What you should do
Write out every entry precisely as given, leaving the pictures out.

Information provided
# # # # #
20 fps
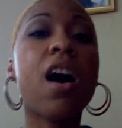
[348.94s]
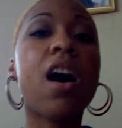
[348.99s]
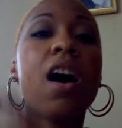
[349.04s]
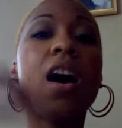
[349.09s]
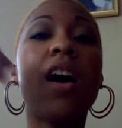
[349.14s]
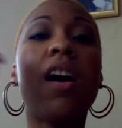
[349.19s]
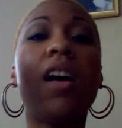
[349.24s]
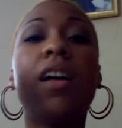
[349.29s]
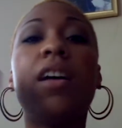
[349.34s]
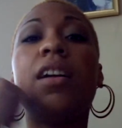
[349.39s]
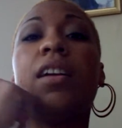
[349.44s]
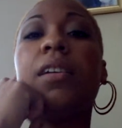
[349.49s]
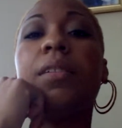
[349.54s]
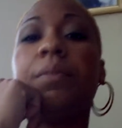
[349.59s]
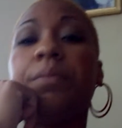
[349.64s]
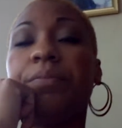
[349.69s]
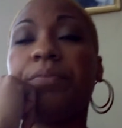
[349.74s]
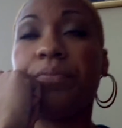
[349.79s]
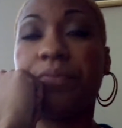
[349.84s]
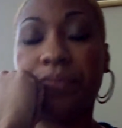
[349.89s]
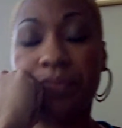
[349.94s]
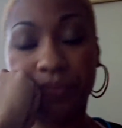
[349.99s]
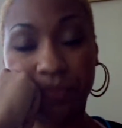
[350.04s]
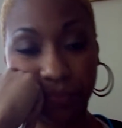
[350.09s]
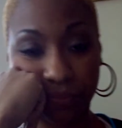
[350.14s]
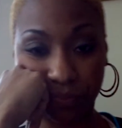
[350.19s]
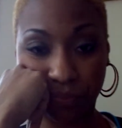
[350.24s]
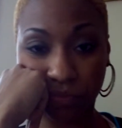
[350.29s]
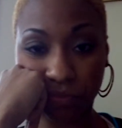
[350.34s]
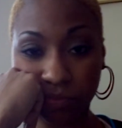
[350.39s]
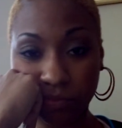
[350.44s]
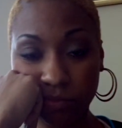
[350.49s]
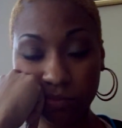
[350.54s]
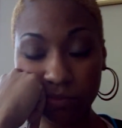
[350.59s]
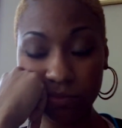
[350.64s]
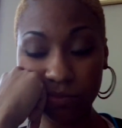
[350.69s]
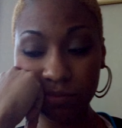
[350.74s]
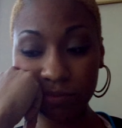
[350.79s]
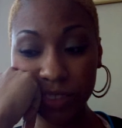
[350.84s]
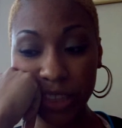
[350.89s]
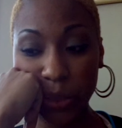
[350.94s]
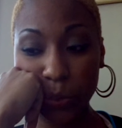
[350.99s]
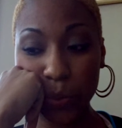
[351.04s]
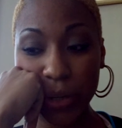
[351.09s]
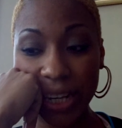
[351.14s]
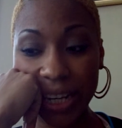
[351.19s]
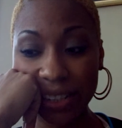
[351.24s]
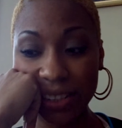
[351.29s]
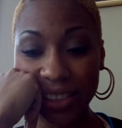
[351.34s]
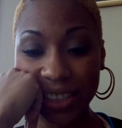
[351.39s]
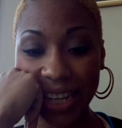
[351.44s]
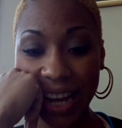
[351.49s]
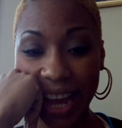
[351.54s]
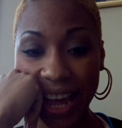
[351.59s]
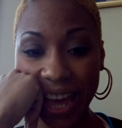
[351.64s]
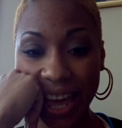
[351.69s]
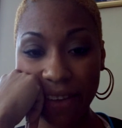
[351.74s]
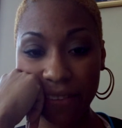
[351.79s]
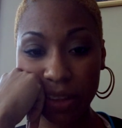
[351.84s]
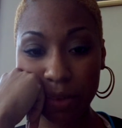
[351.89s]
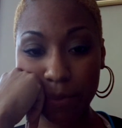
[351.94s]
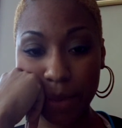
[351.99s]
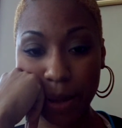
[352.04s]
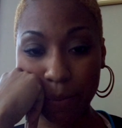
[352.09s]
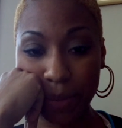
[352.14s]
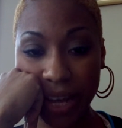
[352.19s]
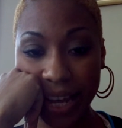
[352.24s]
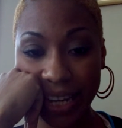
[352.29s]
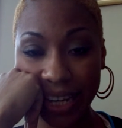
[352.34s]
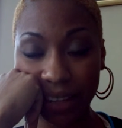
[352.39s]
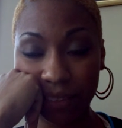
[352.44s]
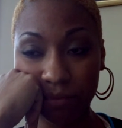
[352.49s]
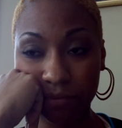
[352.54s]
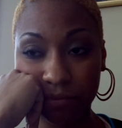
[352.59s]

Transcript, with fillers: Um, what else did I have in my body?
# # # # #
Task response
20 fps
[348.94s]
[348.99s]
[349.04s]
[349.09s]
[349.14s]
[349.19s]
[349.24s]
[349.29s]
[349.34s]
[349.39s]
[349.44s]
[349.49s]
[349.54s]
[349.59s]
[349.64s]
[349.69s]
[349.74s]
[349.79s]
[349.84s]
[349.89s]
[349.94s]
[349.99s]
[350.04s]
[350.09s]
[350.14s]
[350.19s]
[350.24s]
[350.29s]
[350.34s]
[350.39s]
[350.44s]
[350.49s]
[350.54s]
[350.59s]
[350.64s]
[350.69s]
[350.74s]
[350.79s]
[350.84s]
[350.89s]
[350.94s]
[350.99s]
[351.04s]
[351.09s]
[351.14s]
[351.19s]
[351.24s]
[351.29s]
[351.34s]
[351.39s]
[351.44s]
[351.49s]
[351.54s]
[351.59s]
[351.64s]
[351.69s]
[351.74s]
[351.79s]
[351.84s]
[351.89s]
[351.94s]
[351.99s]
[352.04s]
[352.09s]
[352.14s]
[352.19s]
[352.24s]
[352.29s]
[352.34s]
[352.39s]
[352.44s]
[352.49s]
[352.54s]
[352.59s]

Transcript, with fillers: Um, what else did I have in my body?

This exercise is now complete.